I am a big fan of Bruce Sterling (going all the way back to Involution Ocean), but I have to admit, he's kind of cack-handed when it comes to dialog. Zeitgeist was an especially bad case, with a lot of interesting ideas about the world today, but completely improbable dialog, with small children talking like pomo lit scholars.

A lot of good suggestions so far. I'll add Greg Bear as someone with interesting ideas about technology (esp Queen of Angels & Slant).
posted by adamrice at 7:21 AM on June 21, 2004


Don Delillo hasn't been mentioned, so I'll suggest him. The Names is my favorite but Mao II, Underworld, and Cosmopolis are the books probably most similar to Pattern Recognition.

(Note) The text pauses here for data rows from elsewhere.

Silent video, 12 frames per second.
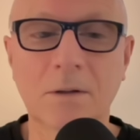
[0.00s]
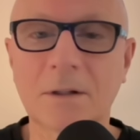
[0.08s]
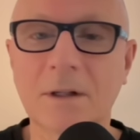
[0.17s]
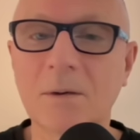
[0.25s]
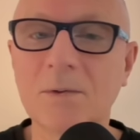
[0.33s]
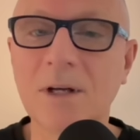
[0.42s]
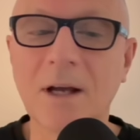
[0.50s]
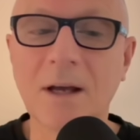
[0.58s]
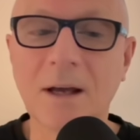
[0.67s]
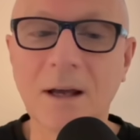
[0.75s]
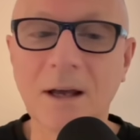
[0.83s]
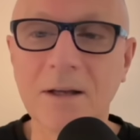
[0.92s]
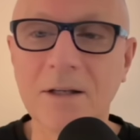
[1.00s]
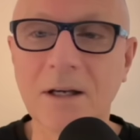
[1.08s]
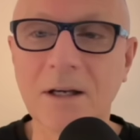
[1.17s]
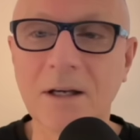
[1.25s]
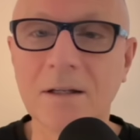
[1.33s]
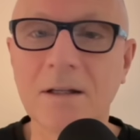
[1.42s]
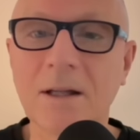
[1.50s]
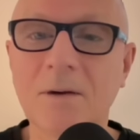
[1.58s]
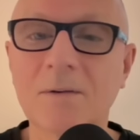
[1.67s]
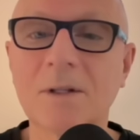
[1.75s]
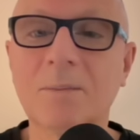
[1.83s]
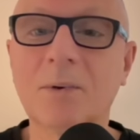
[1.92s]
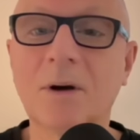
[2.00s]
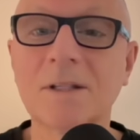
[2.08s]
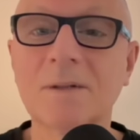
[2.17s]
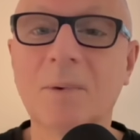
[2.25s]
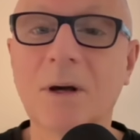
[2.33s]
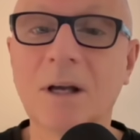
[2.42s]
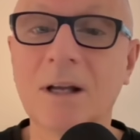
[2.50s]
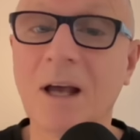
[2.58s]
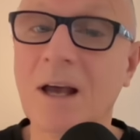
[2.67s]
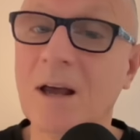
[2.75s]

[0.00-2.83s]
That was a hard hit, and they were surprised by it.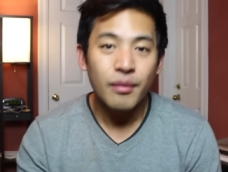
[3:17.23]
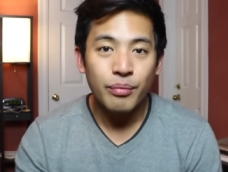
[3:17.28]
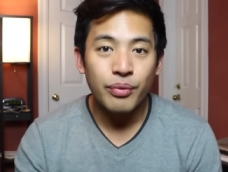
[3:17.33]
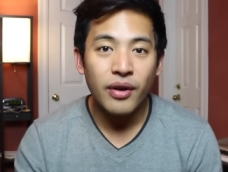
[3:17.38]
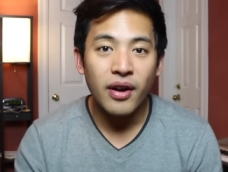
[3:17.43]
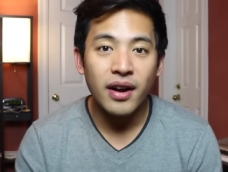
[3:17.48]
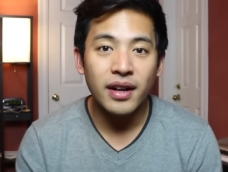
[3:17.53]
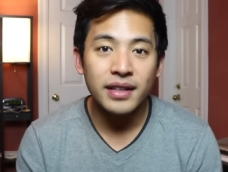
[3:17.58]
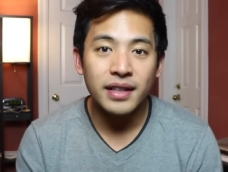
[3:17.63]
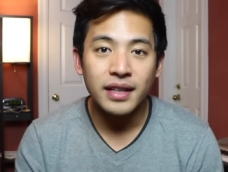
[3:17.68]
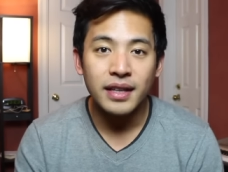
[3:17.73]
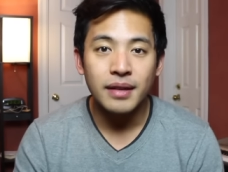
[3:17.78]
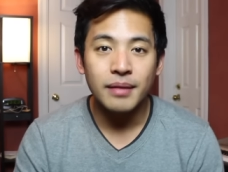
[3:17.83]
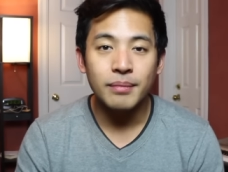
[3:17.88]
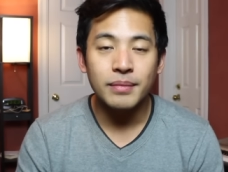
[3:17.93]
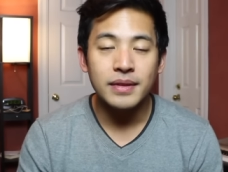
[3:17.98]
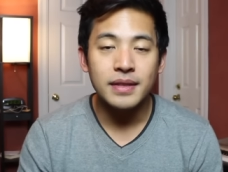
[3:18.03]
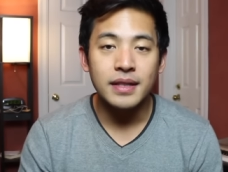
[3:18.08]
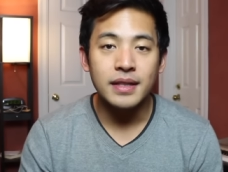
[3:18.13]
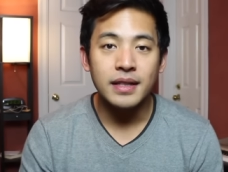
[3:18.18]
prod
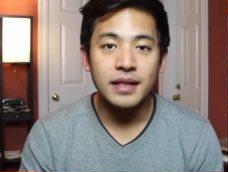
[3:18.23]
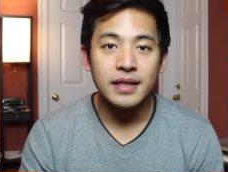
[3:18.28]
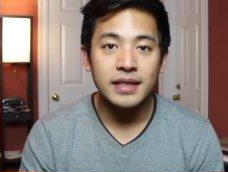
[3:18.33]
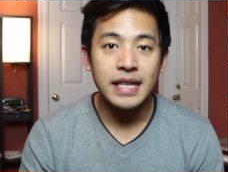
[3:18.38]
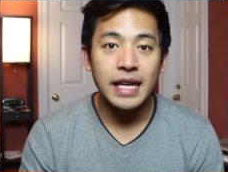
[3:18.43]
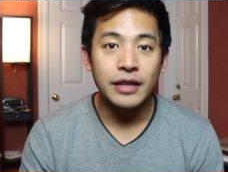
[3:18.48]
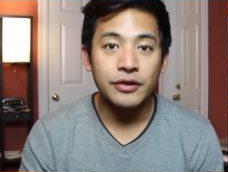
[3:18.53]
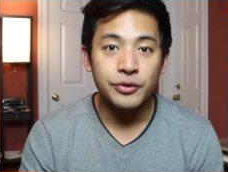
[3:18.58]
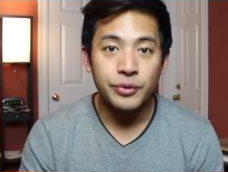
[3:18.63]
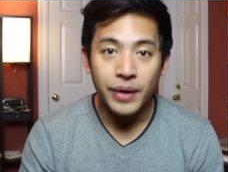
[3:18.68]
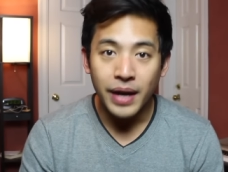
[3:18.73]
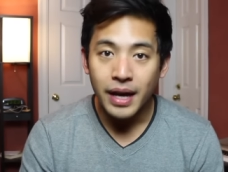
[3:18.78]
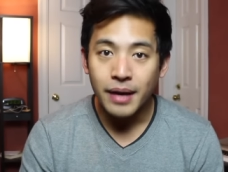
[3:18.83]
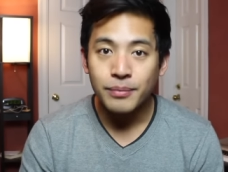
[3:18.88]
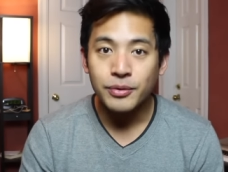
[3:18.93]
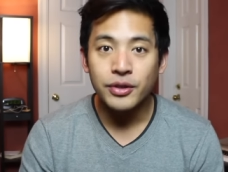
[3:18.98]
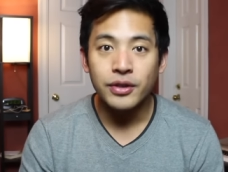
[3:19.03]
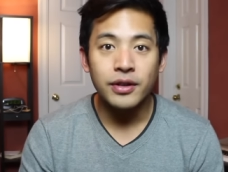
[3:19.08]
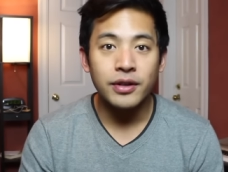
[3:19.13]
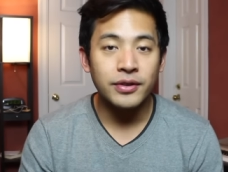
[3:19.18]
him to take New
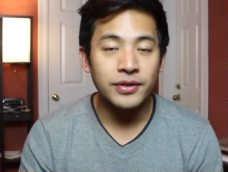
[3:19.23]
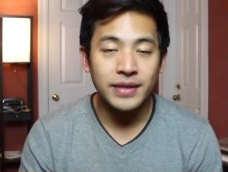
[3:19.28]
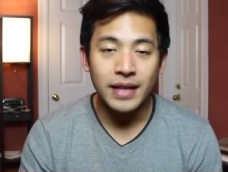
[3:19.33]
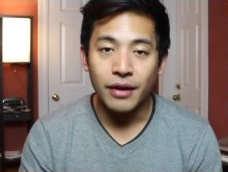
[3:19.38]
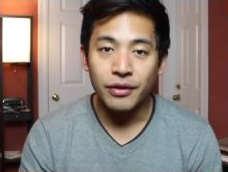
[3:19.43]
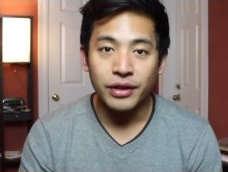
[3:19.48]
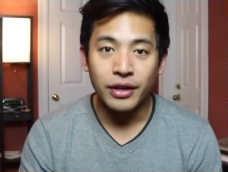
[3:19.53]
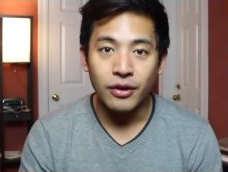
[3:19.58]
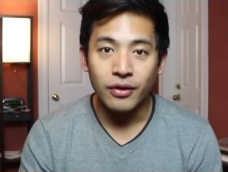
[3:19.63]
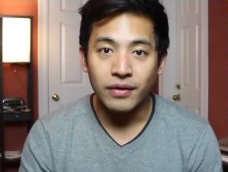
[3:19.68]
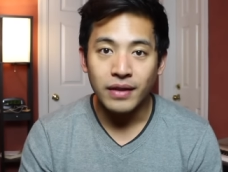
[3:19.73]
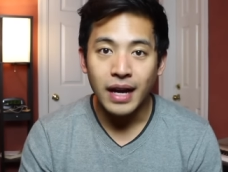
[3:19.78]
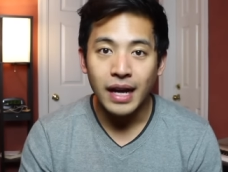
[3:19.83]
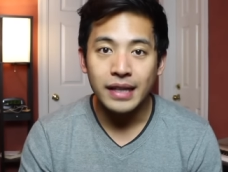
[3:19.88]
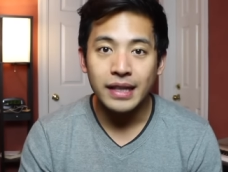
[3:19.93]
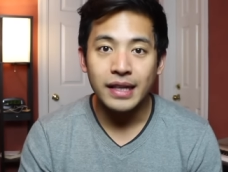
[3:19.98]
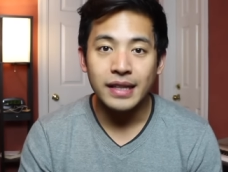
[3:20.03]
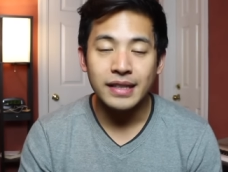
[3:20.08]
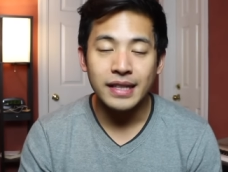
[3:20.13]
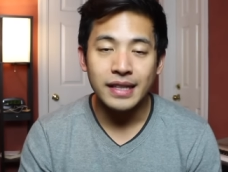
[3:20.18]
Hampshire, South
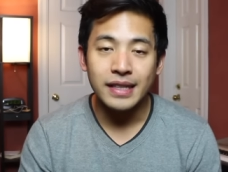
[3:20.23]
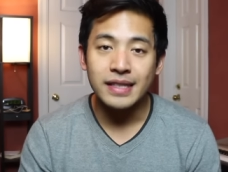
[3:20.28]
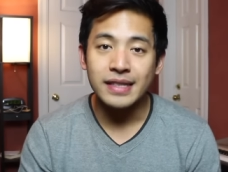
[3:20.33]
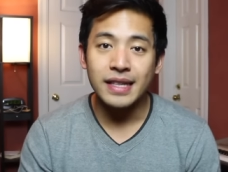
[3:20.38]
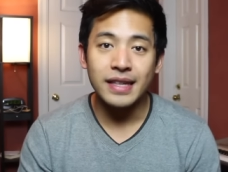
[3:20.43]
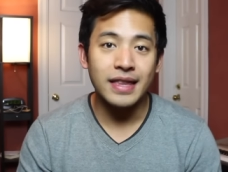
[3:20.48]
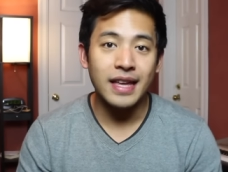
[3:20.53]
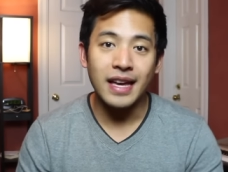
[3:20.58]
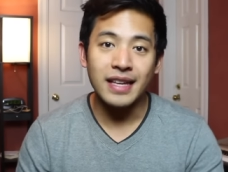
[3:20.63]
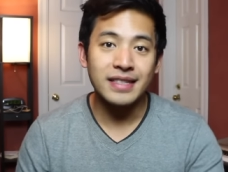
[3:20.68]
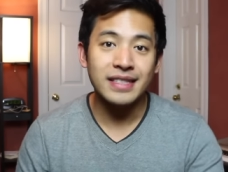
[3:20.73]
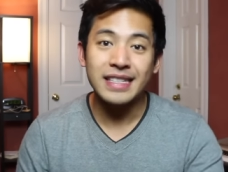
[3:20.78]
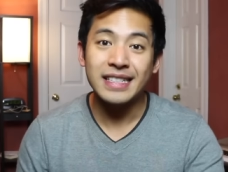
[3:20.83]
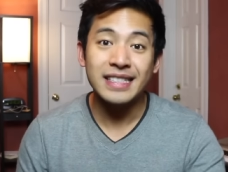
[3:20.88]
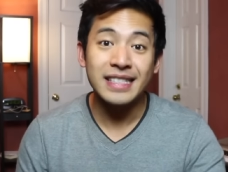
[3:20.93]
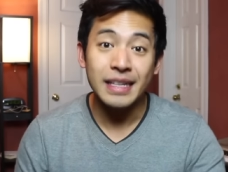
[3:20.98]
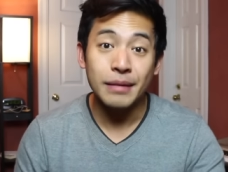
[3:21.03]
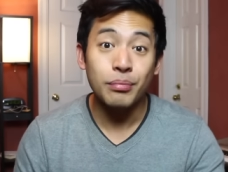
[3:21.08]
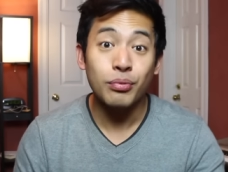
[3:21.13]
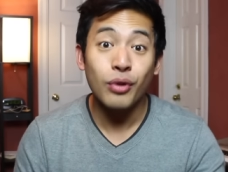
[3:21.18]
Carolina, Tennessee, the
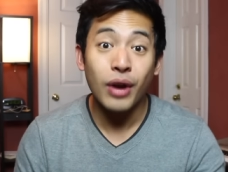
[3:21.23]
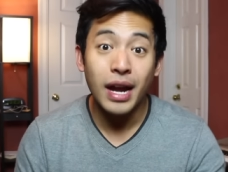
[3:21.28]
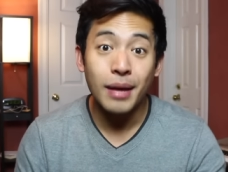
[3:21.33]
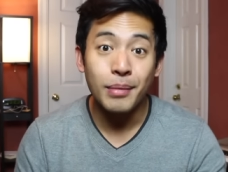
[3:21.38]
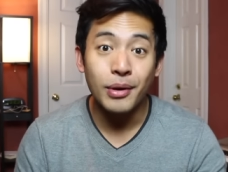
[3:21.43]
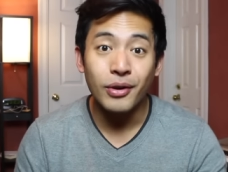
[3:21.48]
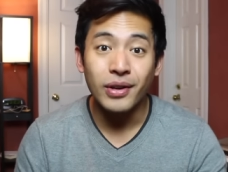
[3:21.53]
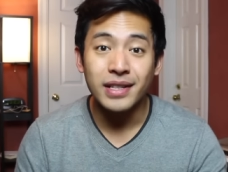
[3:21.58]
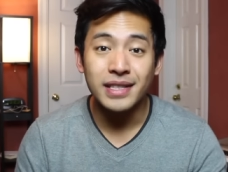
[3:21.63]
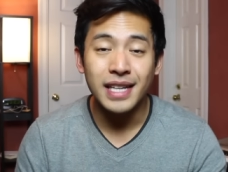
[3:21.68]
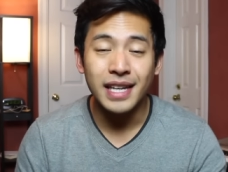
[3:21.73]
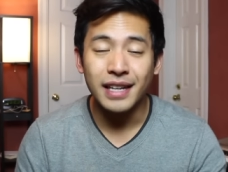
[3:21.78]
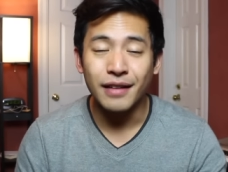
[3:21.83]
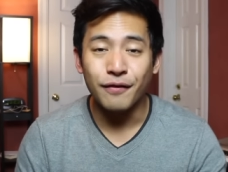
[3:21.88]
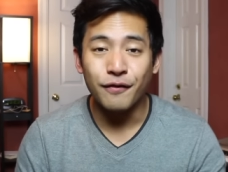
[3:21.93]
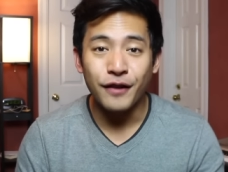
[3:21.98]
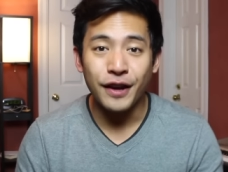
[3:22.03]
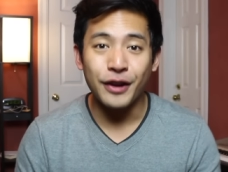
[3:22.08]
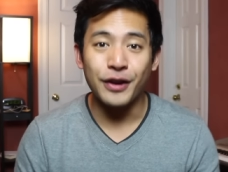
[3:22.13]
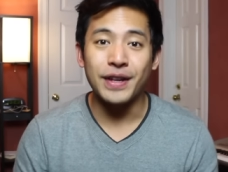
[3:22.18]
SEC primary, take
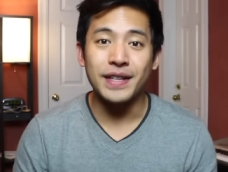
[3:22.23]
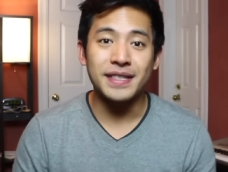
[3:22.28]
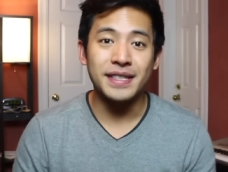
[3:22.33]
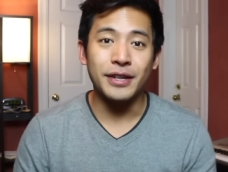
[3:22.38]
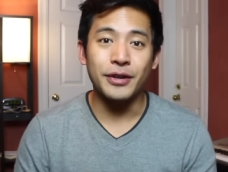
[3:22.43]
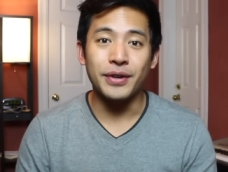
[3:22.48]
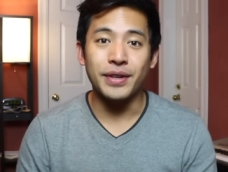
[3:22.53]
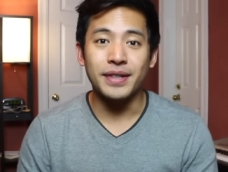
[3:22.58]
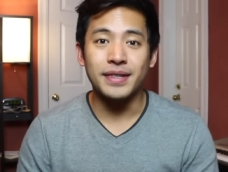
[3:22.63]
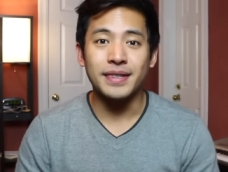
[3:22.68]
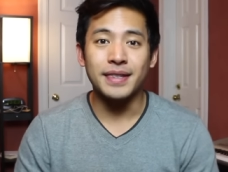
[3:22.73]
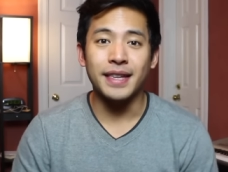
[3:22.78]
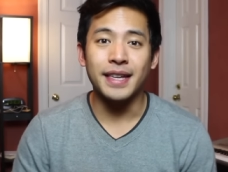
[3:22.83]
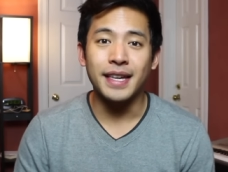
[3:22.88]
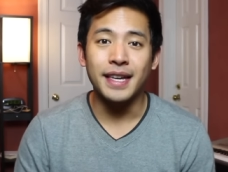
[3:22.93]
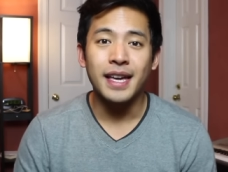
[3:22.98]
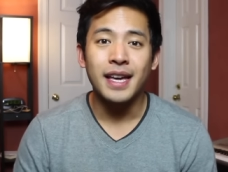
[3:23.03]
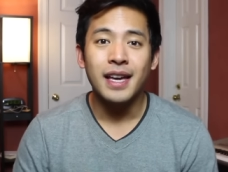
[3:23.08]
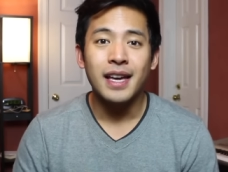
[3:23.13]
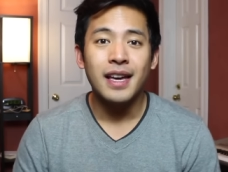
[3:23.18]
it very
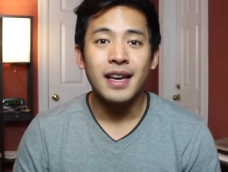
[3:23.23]
seriously.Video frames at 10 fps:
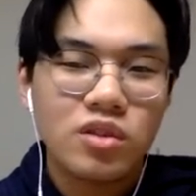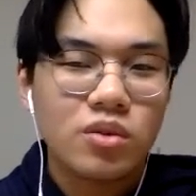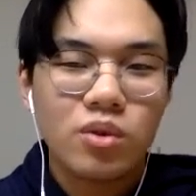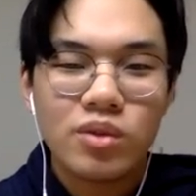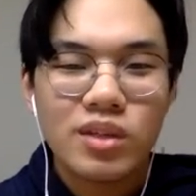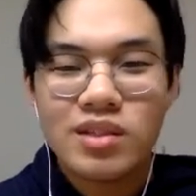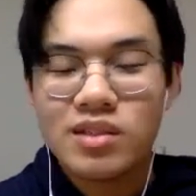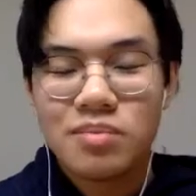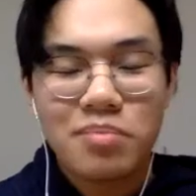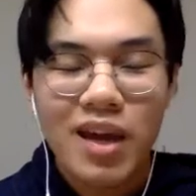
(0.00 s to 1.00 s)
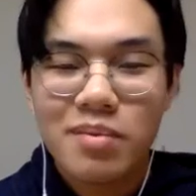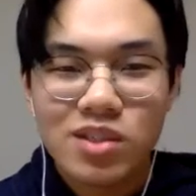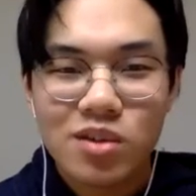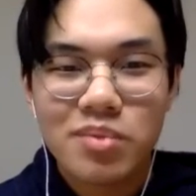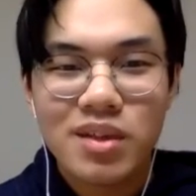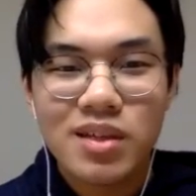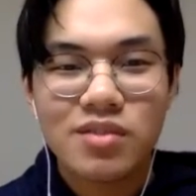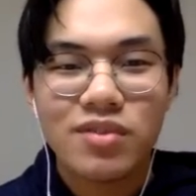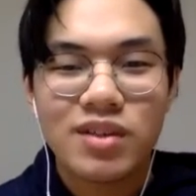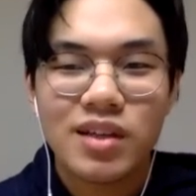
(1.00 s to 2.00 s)
all these payments companies
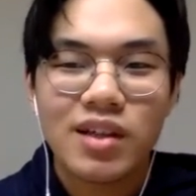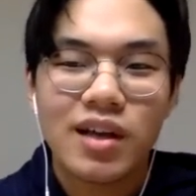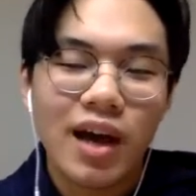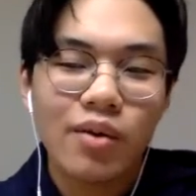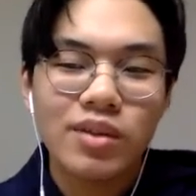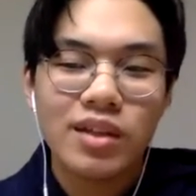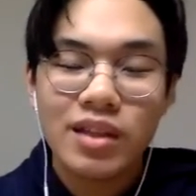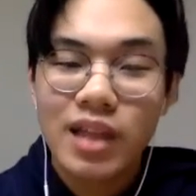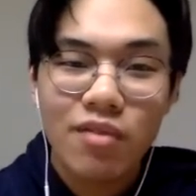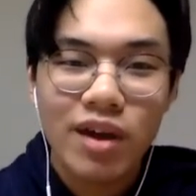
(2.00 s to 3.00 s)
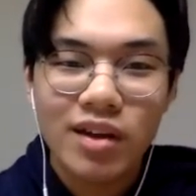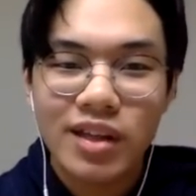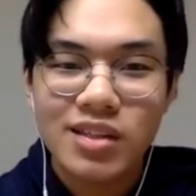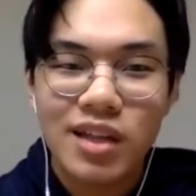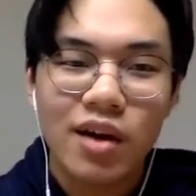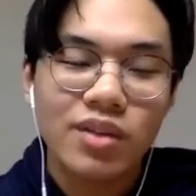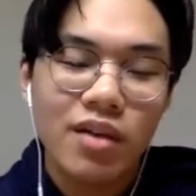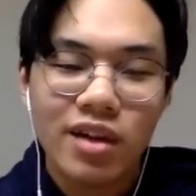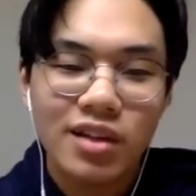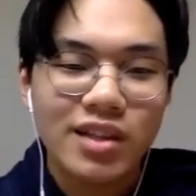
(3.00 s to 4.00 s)
and things like that, and how they're regulated and how their
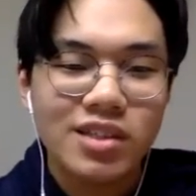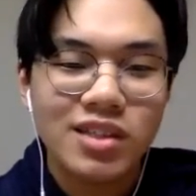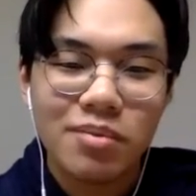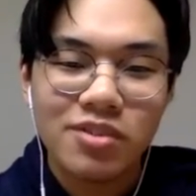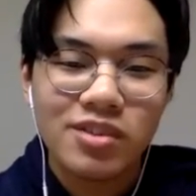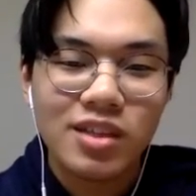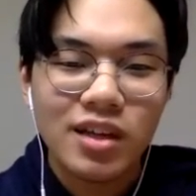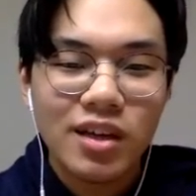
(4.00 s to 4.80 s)
regulation differs.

Libra's a good Kennedy assassination novel and Ratner's Star is Delillo at his most science-fictiony.
posted by octobersurprise at 7:34 AM on June 21, 2004


Zeitgeist was an especially bad case, with a lot of interesting ideas about the world today, but completely improbable dialog, with small children talking like pomo lit scholars.

For me, Sterling's utterly implausible dialog is one of the things that makes his books so fun.
posted by kindall at 9:02 AM on June 21, 2004


You might like Alex Shakar's The Savage Girl - read the Amazon recommendations anyway.
posted by nicwolff at 10:49 AM on June 21, 2004


Response by poster: just back from holiday, so as i wait for 3443 emails to download i thought i'd follow up on this.
i went shopping at borders in york and bought power's plowing the dark, murakami's dance, dance, dance and pynchon's lot 49.
power's book was an almost perfect match - it's based around the development of a commercial vr environment demo about (i guess) 5 years back. good writing (slightly odd, abrupt, style - nothing like pynchon, say, but it reads just fine), good technology (not condescending, only one small error i noticed), decent characters. the only drawback was a slightly contrived move near the end (i'd like to read another book by him - he's not messing around anything like as much as murakami, say, so it's unclear to what extent that kind of blurring of reality is something one might expect from his work).
murakami's book was good, solid fun - excellent holiday reading.
pynchon's book made the flight back bearable and - as someone implies above - shows gibson a thing or two about building a network of cryptic connections. it's also rather funny.
all excellent books. thanks for pointing me to the gem of lot 49 (i think it's better for being short - i should try his collection of stories) and reminding me about murakami. more thanks still for introducing me to powers. i'd not been reading much in the way of novels before this last month - these made me wonder why. i shall continue with others above... cheers.